- PROBLEM TO WORK ON -
Retype each entry verbatim. Do not include the images.

(Collected data entries)
....
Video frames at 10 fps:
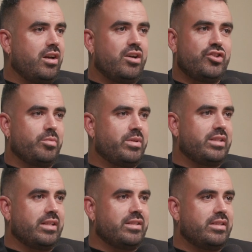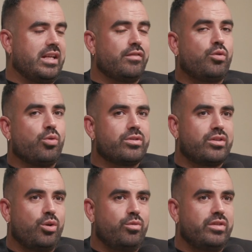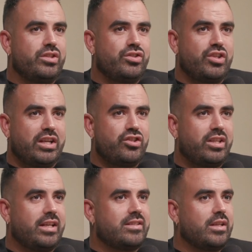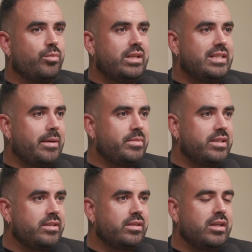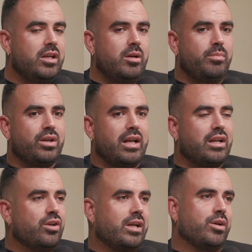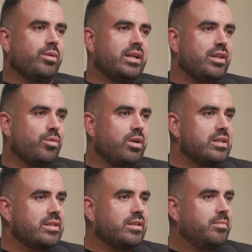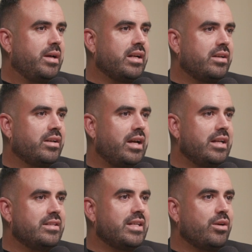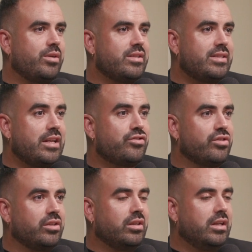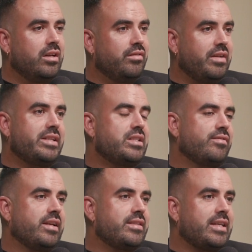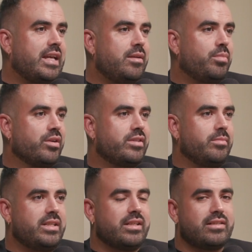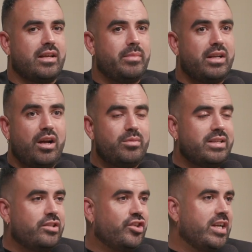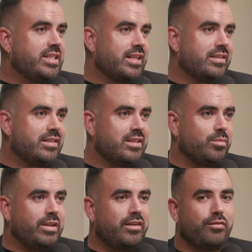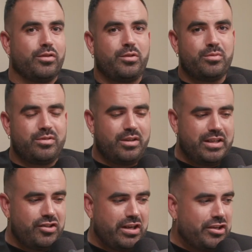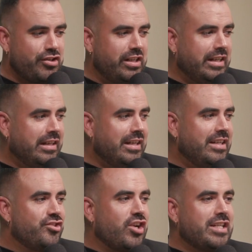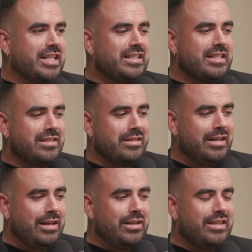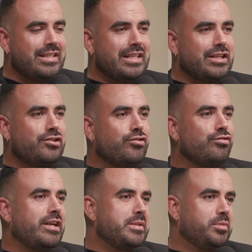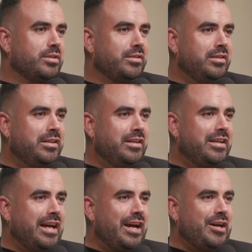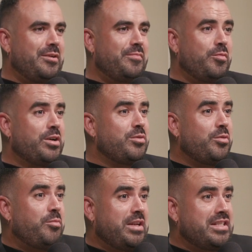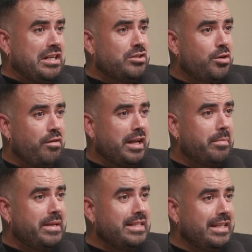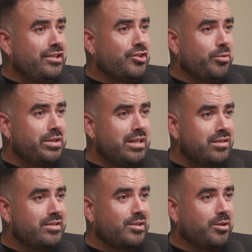piece, 100%. Yeah. And of course, COVID changed things and we adapted. But like, look how quickly the world has come back and how central face-to-face in-person meetings. I mean, I was at Jitex this week for those internationally. Jitex is this incredible... it started off like a PC show years ago.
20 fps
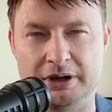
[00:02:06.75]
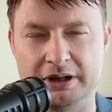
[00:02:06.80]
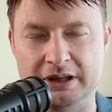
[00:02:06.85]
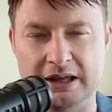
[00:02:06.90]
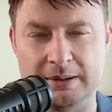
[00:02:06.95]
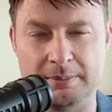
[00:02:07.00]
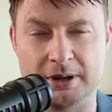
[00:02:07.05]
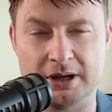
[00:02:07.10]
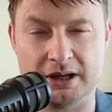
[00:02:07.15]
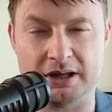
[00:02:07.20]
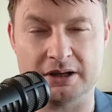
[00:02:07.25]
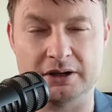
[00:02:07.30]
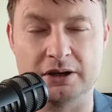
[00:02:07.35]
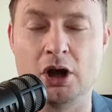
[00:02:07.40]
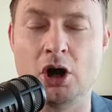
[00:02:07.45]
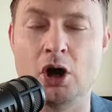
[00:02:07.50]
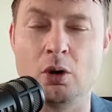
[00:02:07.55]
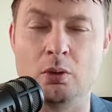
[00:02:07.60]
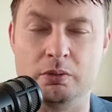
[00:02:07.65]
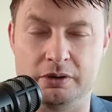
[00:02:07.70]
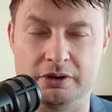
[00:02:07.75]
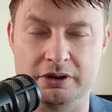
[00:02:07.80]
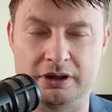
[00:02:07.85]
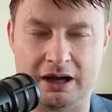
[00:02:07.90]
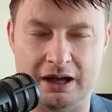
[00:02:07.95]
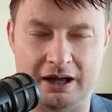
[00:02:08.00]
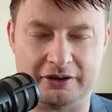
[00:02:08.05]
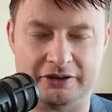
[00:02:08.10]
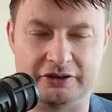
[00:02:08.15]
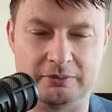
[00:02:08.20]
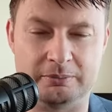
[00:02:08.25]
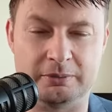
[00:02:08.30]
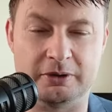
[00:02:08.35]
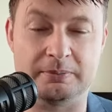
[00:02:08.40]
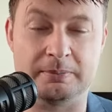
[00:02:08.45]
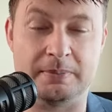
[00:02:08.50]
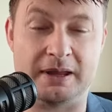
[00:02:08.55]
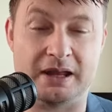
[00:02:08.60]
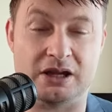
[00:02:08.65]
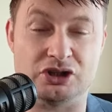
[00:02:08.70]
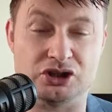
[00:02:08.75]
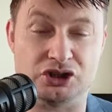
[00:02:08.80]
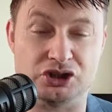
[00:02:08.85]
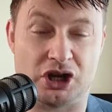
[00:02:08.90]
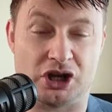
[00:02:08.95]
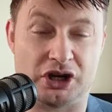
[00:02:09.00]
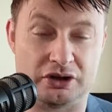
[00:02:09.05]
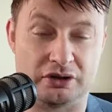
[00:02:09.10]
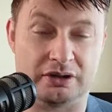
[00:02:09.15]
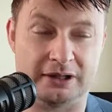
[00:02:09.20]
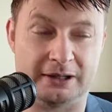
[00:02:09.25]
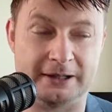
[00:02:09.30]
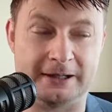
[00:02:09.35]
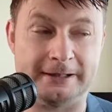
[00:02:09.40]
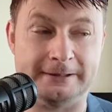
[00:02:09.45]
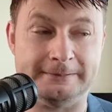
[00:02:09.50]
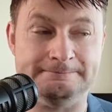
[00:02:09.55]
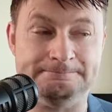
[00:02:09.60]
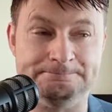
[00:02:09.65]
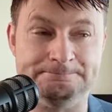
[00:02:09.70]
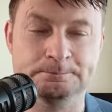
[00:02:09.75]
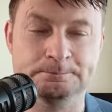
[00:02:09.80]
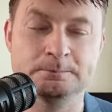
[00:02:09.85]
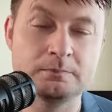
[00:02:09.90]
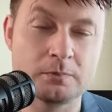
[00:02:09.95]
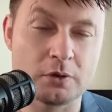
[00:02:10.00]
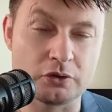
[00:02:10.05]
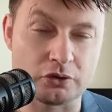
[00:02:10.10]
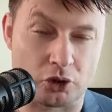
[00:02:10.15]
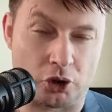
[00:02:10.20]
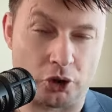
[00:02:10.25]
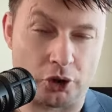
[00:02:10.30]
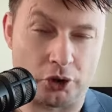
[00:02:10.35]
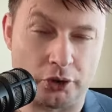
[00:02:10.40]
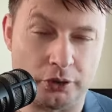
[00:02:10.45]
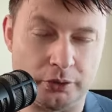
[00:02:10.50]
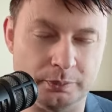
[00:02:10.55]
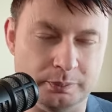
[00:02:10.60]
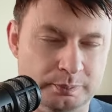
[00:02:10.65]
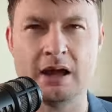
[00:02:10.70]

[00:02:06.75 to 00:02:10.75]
limited, with customers being generally screwed.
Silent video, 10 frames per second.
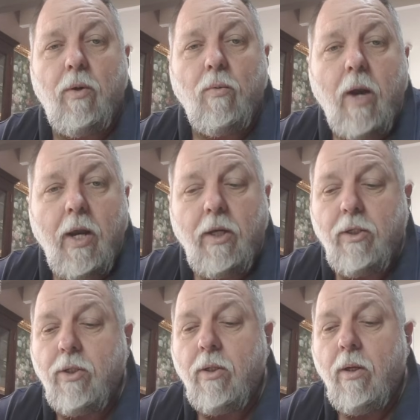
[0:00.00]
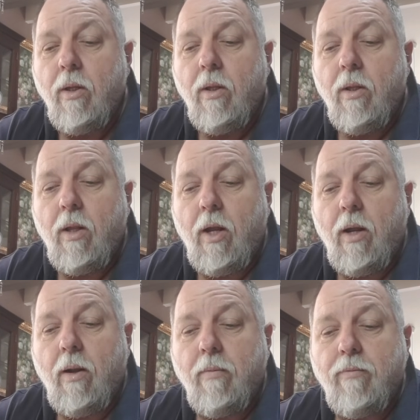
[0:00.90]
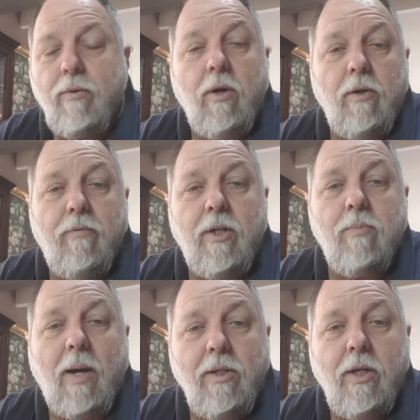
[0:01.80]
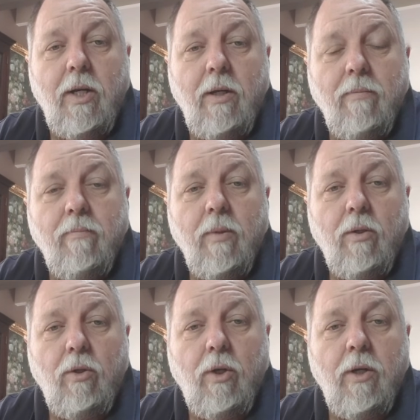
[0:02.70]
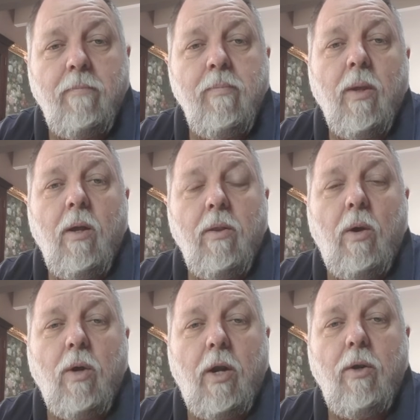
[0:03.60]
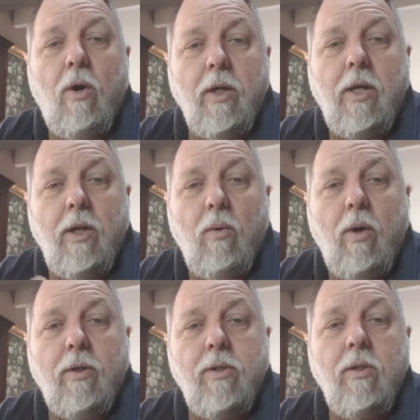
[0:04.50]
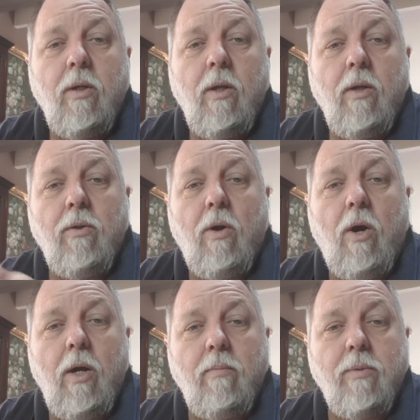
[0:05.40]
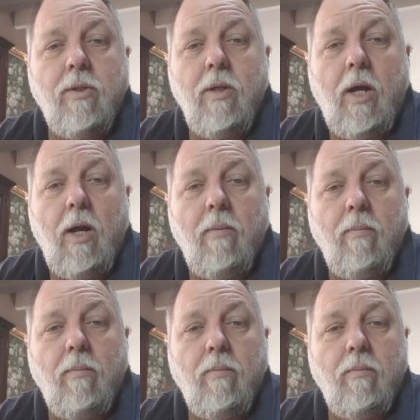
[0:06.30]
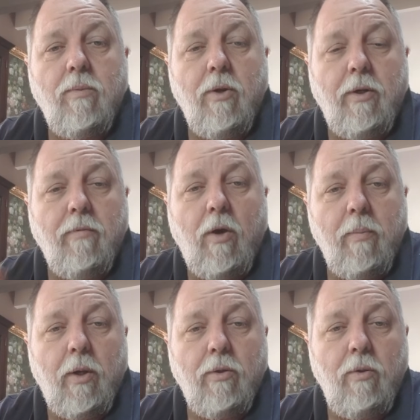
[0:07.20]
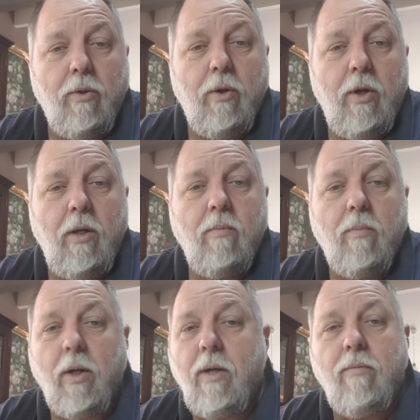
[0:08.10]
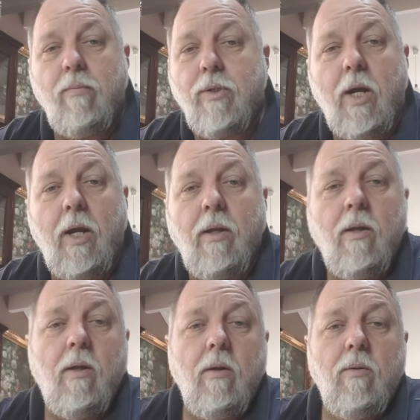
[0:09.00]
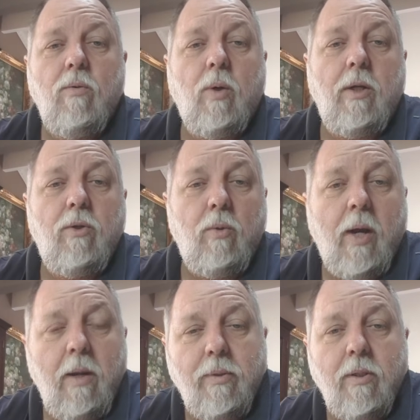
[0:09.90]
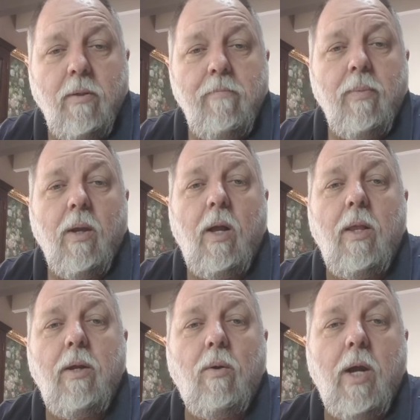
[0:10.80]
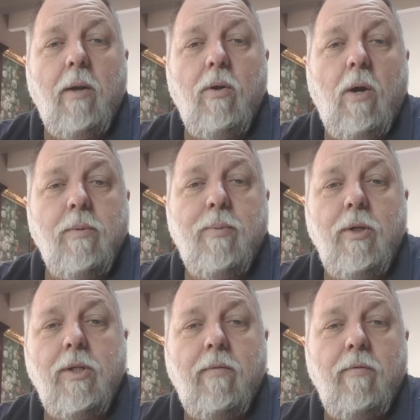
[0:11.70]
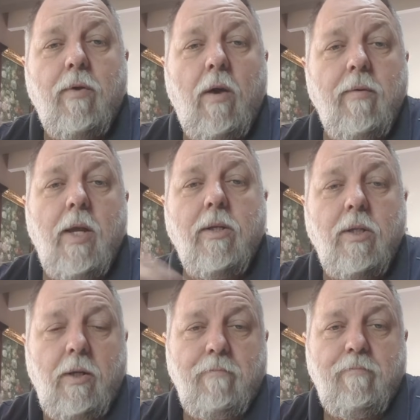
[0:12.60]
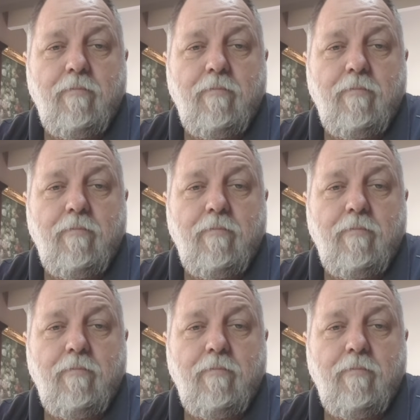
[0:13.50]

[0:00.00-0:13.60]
range, fixed space heating unit, they'll go 9 kilowatts times, divided by 230, might give them, say, 22 amps, and then I'll go times 0.75 and that's it.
....
- RESULT FOR THIS TASK -
Video frames at 10 fps:
piece, 100%. Yeah. And of course, COVID changed things and we adapted. But like, look how quickly the world has come back and how central face-to-face in-person meetings. I mean, I was at Jitex this week for those internationally. Jitex is this incredible... it started off like a PC show years ago.
20 fps
[00:02:06.75]
[00:02:06.80]
[00:02:06.85]
[00:02:06.90]
[00:02:06.95]
[00:02:07.00]
[00:02:07.05]
[00:02:07.10]
[00:02:07.15]
[00:02:07.20]
[00:02:07.25]
[00:02:07.30]
[00:02:07.35]
[00:02:07.40]
[00:02:07.45]
[00:02:07.50]
[00:02:07.55]
[00:02:07.60]
[00:02:07.65]
[00:02:07.70]
[00:02:07.75]
[00:02:07.80]
[00:02:07.85]
[00:02:07.90]
[00:02:07.95]
[00:02:08.00]
[00:02:08.05]
[00:02:08.10]
[00:02:08.15]
[00:02:08.20]
[00:02:08.25]
[00:02:08.30]
[00:02:08.35]
[00:02:08.40]
[00:02:08.45]
[00:02:08.50]
[00:02:08.55]
[00:02:08.60]
[00:02:08.65]
[00:02:08.70]
[00:02:08.75]
[00:02:08.80]
[00:02:08.85]
[00:02:08.90]
[00:02:08.95]
[00:02:09.00]
[00:02:09.05]
[00:02:09.10]
[00:02:09.15]
[00:02:09.20]
[00:02:09.25]
[00:02:09.30]
[00:02:09.35]
[00:02:09.40]
[00:02:09.45]
[00:02:09.50]
[00:02:09.55]
[00:02:09.60]
[00:02:09.65]
[00:02:09.70]
[00:02:09.75]
[00:02:09.80]
[00:02:09.85]
[00:02:09.90]
[00:02:09.95]
[00:02:10.00]
[00:02:10.05]
[00:02:10.10]
[00:02:10.15]
[00:02:10.20]
[00:02:10.25]
[00:02:10.30]
[00:02:10.35]
[00:02:10.40]
[00:02:10.45]
[00:02:10.50]
[00:02:10.55]
[00:02:10.60]
[00:02:10.65]
[00:02:10.70]

[00:02:06.75 to 00:02:10.75]
limited, with customers being generally screwed.
Silent video, 10 frames per second.
[0:00.00]
[0:00.90]
[0:01.80]
[0:02.70]
[0:03.60]
[0:04.50]
[0:05.40]
[0:06.30]
[0:07.20]
[0:08.10]
[0:09.00]
[0:09.90]
[0:10.80]
[0:11.70]
[0:12.60]
[0:13.50]

[0:00.00-0:13.60]
range, fixed space heating unit, they'll go 9 kilowatts times, divided by 230, might give them, say, 22 amps, and then I'll go times 0.75 and that's it.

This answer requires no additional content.